Source code for dowhy.causal_estimators.regression_estimator

from typing import Any, List, Optional, Union

import numpy as np
import pandas as pd
import statsmodels.api as sm

from dowhy.causal_estimator import CausalEstimate, CausalEstimator, IdentifiedEstimand


[docs]class RegressionEstimator(CausalEstimator):
    """Compute effect of treatment using some regression function.

    Fits a regression model for estimating the outcome using treatment(s) and
    confounders.

    Base class for all regression models, inherited by
    LinearRegressionEstimator and GeneralizedLinearModelEstimator.

    """

    def __init__(
        self,
        identified_estimand: IdentifiedEstimand,
        test_significance: bool = False,
        evaluate_effect_strength: bool = False,
        confidence_intervals: bool = False,
        num_null_simulations: int = CausalEstimator.DEFAULT_NUMBER_OF_SIMULATIONS_STAT_TEST,
        num_simulations: int = CausalEstimator.DEFAULT_NUMBER_OF_SIMULATIONS_CI,
        sample_size_fraction: int = CausalEstimator.DEFAULT_SAMPLE_SIZE_FRACTION,
        confidence_level: float = CausalEstimator.DEFAULT_CONFIDENCE_LEVEL,
        need_conditional_estimates: Union[bool, str] = "auto",
        num_quantiles_to_discretize_cont_cols: int = CausalEstimator.NUM_QUANTILES_TO_DISCRETIZE_CONT_COLS,
        **kwargs,
    ):
        """
        :param identified_estimand: probability expression
            representing the target identified estimand to estimate.
        :param test_significance: Binary flag or a string indicating whether to test significance and by which method. All estimators support test_significance="bootstrap" that estimates a p-value for the obtained estimate using the bootstrap method.

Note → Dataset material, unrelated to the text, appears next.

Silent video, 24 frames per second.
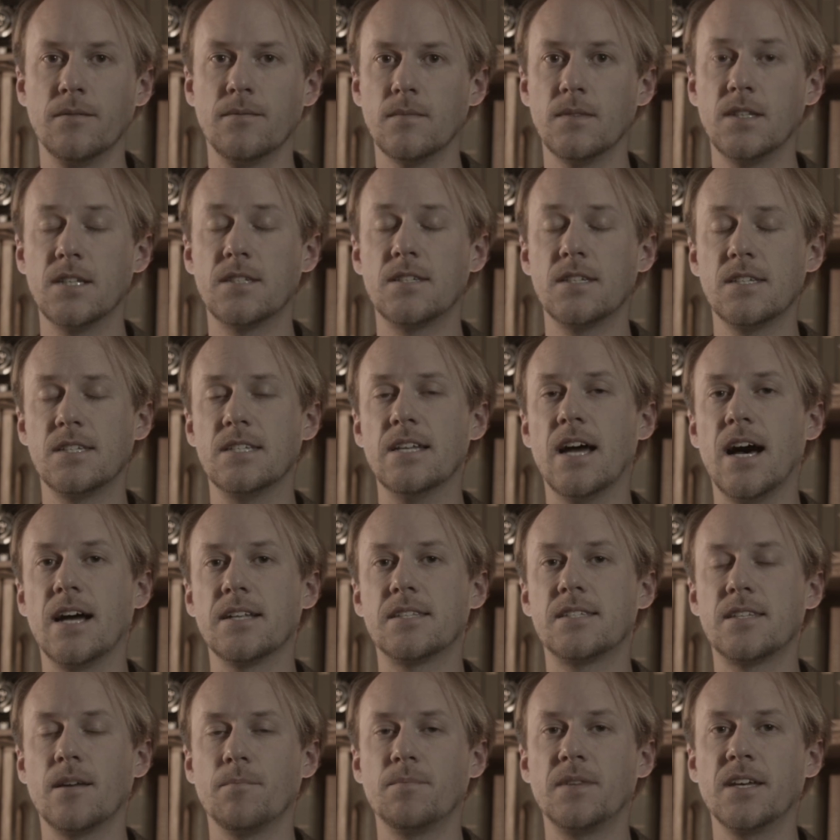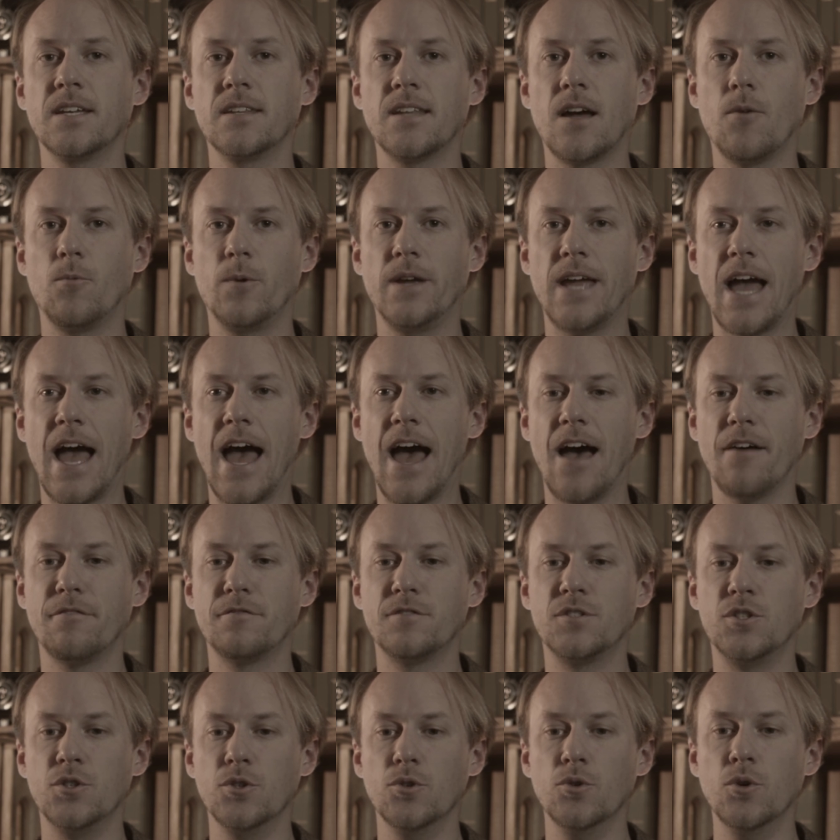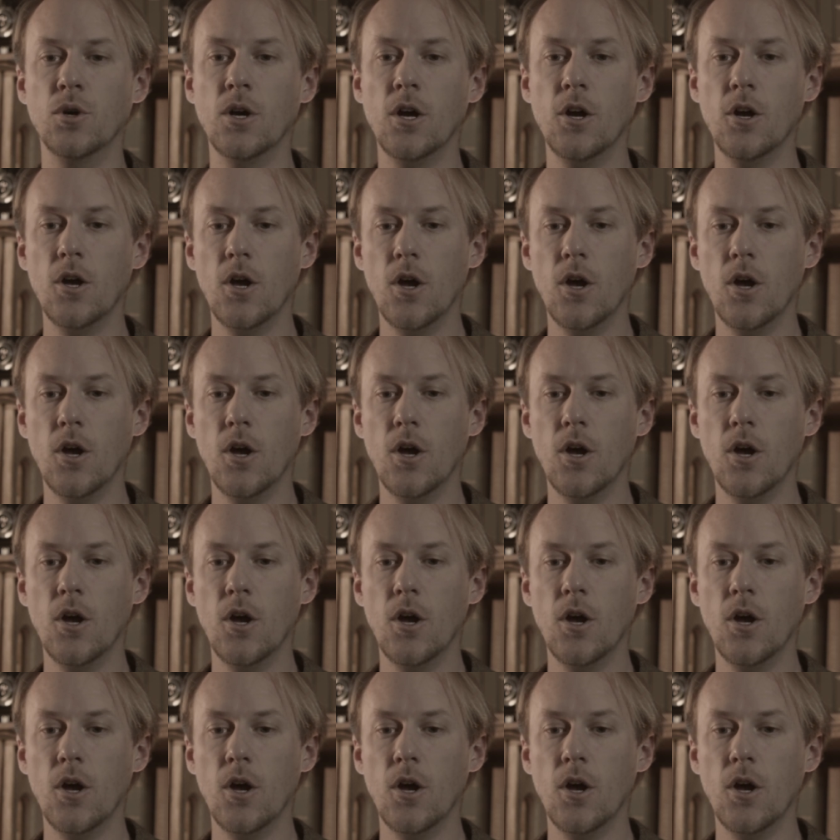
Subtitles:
This is not something that we have to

Individual estimators can override this to support custom testing methods. The bootstrap method supports an optional parameter, num_null_simulations. If False, no testing is done. If True, significance of the estimate is tested using the custom method if available, otherwise by bootstrap.
        :param evaluate_effect_strength: (Experimental) whether to evaluate the strength of effect
        :param confidence_intervals: Binary flag or a string indicating whether the confidence intervals should be computed and which method should be used. All methods support estimation of confidence intervals using the bootstrap method by using the parameter confidence_intervals="bootstrap". The bootstrap method takes in two arguments (num_simulations and sample_size_fraction) that can be optionally specified in the params dictionary. Estimators may also override this to implement their own confidence interval method. If this parameter is False, no confidence intervals are computed. If True, confidence intervals are computed by the estimator's specific method if available, otherwise through bootstrap
        :param num_null_simulations: The number of simulations for testing the
            statistical significance of the estimator
        :param num_simulations: The number of simulations for finding the
            confidence interval (and/or standard error) for a estimate
        :param sample_size_fraction: The size of the sample for the bootstrap
            estimator
        :param confidence_level: The confidence level of the confidence
            interval estimate
        :param need_conditional_estimates: Boolean flag indicating whether
            conditional estimates should be computed. Defaults to True if
            there are effect modifiers in the graph
        :param num_quantiles_to_discretize_cont_cols: The number of quantiles
            into which a numeric effect modifier is split, to enable
            estimation of conditional treatment effect over it.
        :param kwargs: (optional) Additional estimator-specific parameters
        """
        super().__init__(
            identified_estimand=identified_estimand,
            test_significance=test_significance,
            evaluate_effect_strength=evaluate_effect_strength,
            confidence_intervals=confidence_intervals,
            num_null_simulations=num_null_simulations,
            num_simulations=num_simulations,
            sample_size_fraction=sample_size_fraction,
            confidence_level=confidence_level,
            need_conditional_estimates=need_conditional_estimates,
            num_quantiles_to_discretize_cont_cols=num_quantiles_to_discretize_cont_cols,
            **kwargs,
        )

        self.model = None

[docs]    def fit(
        self,
        data: pd.DataFrame,
        treatment_name: str,
        outcome_name: str,
        effect_modifier_names: Optional[List[str]] = None,
    ):
        """
        Fits the estimator with data for effect estimation
        :param data: data frame containing the data
        :param treatment: name of the treatment variable
        :param outcome: name of the outcome variable
        :param effect_modifiers: Variables on which to compute separate
                    effects, or return a heterogeneous effect function. Not all
                    methods support this currently.
        """
        self._set_data(data, treatment_name, outcome_name)
        self._set_effect_modifiers(effect_modifier_names)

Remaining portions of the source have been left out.